Different approaches, different hurdles, yet both strive toward universal access.
Strengths of India
India excels in community outreach, digital health scaling, rapid medical education expansion, and robust national health programmes.
Its ASHA network is among the world’s largest community health forces.
Strengths of Russia
Russia benefits from integrated polyclinics, consistent government support, and rural health posts that ensure services even in far-flung areas.
Russia also maintains favourable medical staff-to-population ratios.
Challenges in India
India continues to face rural–urban gaps, specialist shortages, high out-of-pocket spending, and rising rates of non-communicable diseases.
India’s issue is not capability—but distribution.
Challenges in Russia
Russia struggles with an ageing population, bureaucratic processes, limited funding in remote regions, and slow modernisation.
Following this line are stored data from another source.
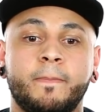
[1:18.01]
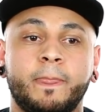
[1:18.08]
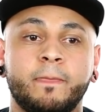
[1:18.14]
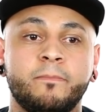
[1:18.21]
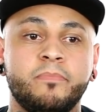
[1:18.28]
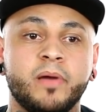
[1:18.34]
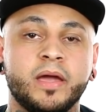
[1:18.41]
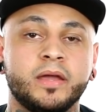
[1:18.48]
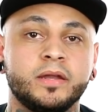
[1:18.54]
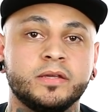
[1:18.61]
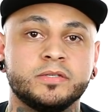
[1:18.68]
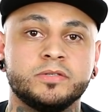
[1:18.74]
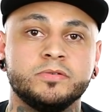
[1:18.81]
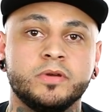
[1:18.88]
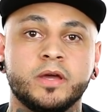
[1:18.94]

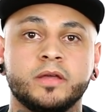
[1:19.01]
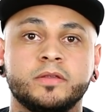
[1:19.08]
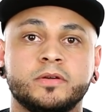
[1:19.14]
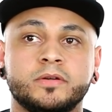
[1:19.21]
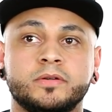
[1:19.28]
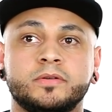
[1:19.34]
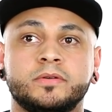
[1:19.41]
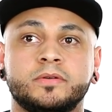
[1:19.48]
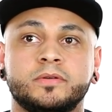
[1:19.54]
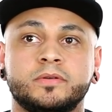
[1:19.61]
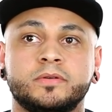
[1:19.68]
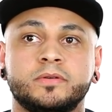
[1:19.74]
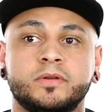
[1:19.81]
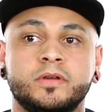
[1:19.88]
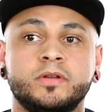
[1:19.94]
banding together,
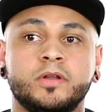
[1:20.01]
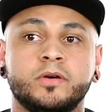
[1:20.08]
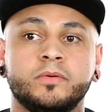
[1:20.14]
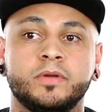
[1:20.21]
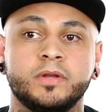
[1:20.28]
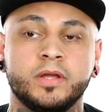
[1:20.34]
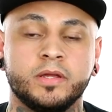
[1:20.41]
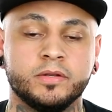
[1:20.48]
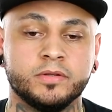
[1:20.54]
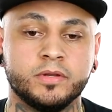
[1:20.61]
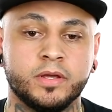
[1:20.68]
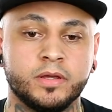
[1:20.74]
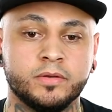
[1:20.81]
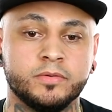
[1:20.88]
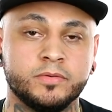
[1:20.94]
you know, and,
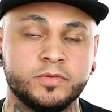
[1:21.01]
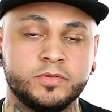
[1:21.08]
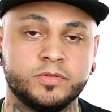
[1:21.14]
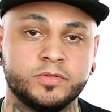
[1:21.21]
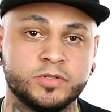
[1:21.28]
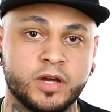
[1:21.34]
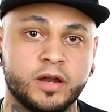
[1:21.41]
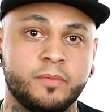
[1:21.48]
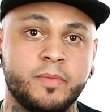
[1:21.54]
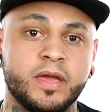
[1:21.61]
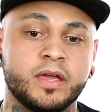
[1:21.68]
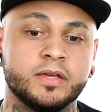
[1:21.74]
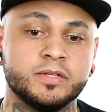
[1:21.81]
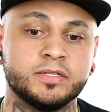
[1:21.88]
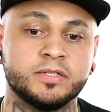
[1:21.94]
and, and trying to
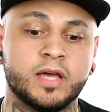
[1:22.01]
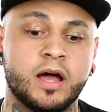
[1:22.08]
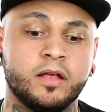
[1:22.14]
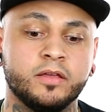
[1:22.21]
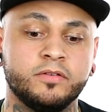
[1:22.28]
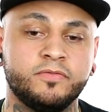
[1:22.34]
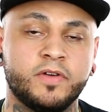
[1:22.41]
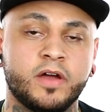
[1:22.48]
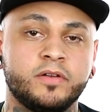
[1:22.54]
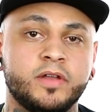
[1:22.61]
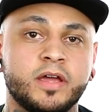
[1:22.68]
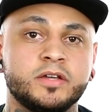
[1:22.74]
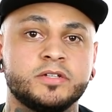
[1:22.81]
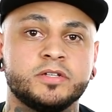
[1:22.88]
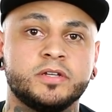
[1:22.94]
make a solid
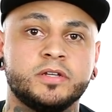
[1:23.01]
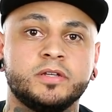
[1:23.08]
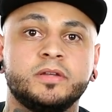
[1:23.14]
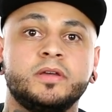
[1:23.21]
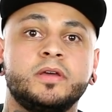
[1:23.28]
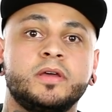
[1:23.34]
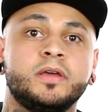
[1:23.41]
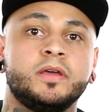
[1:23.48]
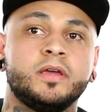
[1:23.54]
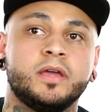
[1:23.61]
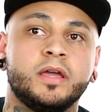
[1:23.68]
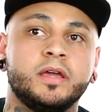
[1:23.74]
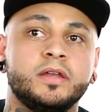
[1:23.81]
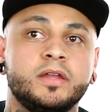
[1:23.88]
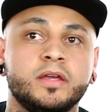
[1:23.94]
foundation in
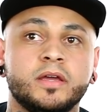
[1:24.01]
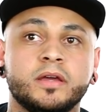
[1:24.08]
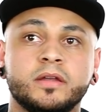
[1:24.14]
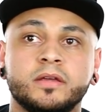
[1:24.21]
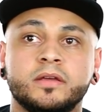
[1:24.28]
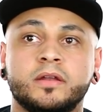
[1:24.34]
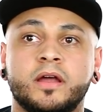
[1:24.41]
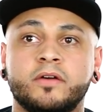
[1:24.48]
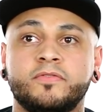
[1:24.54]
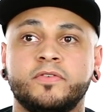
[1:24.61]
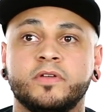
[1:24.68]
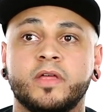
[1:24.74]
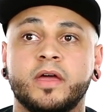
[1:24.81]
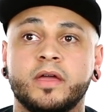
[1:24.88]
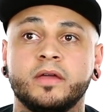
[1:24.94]
Indiana. And I
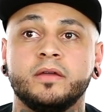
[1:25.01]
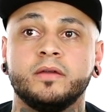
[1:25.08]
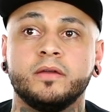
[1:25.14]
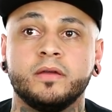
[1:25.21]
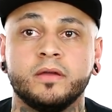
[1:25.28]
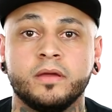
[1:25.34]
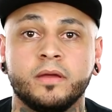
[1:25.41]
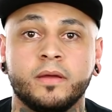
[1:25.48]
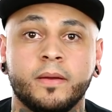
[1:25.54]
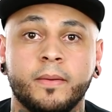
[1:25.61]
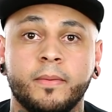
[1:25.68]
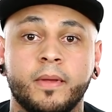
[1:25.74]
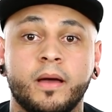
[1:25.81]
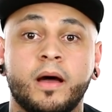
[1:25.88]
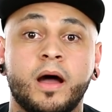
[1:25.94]
feel like
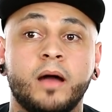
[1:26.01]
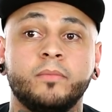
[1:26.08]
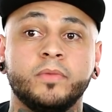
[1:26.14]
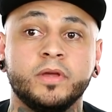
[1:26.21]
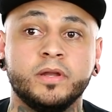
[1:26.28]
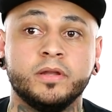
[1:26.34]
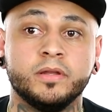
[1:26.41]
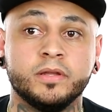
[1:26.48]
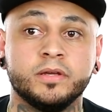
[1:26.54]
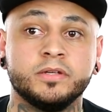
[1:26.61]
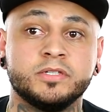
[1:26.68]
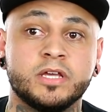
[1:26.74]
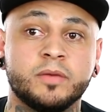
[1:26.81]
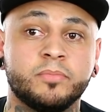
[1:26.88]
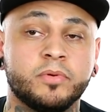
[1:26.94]
I'm leading the
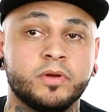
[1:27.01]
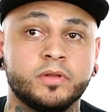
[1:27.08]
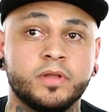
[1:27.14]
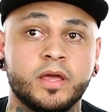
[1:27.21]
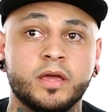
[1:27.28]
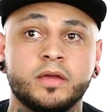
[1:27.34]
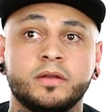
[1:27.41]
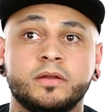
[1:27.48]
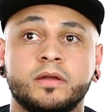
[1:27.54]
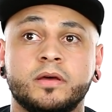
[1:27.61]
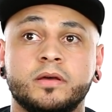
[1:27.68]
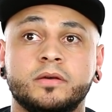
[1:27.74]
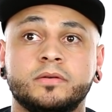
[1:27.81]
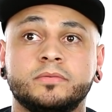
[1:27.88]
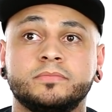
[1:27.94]
example on that,
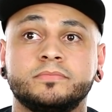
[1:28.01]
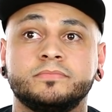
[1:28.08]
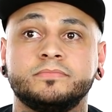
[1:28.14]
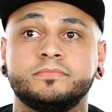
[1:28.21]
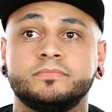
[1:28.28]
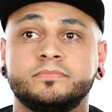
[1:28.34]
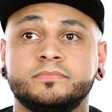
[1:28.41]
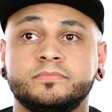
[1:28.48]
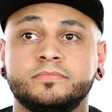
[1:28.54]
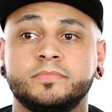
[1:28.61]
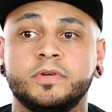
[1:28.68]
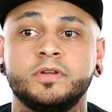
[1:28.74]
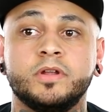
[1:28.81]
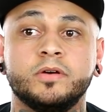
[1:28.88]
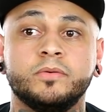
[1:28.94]
um,
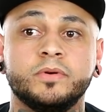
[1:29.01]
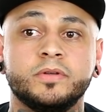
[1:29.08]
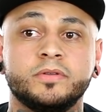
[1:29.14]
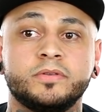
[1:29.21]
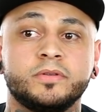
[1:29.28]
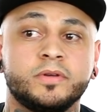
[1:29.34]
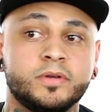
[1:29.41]
you know, with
Ageing population and increasing costs, Russia is under pressure to adapt.
Comparing the healthcare system in India vs Russia shows how both countries tackle the universal challenge of providing healthcare to millions. India stands strong with its community-focused model and innovations, while Russia shines in its centralised and integrated service design.
Both countries can learn from one another, India from Russia’s polyclinic efficiency, and Russia from India’s community-level ASHA and HWC outreach.
Two nations. Two systems. Unlimited possibilities for progress.
By studying India vs Russia healthcare system models, policymakers can create stronger, more resilient, and more patient-centred health systems for the future.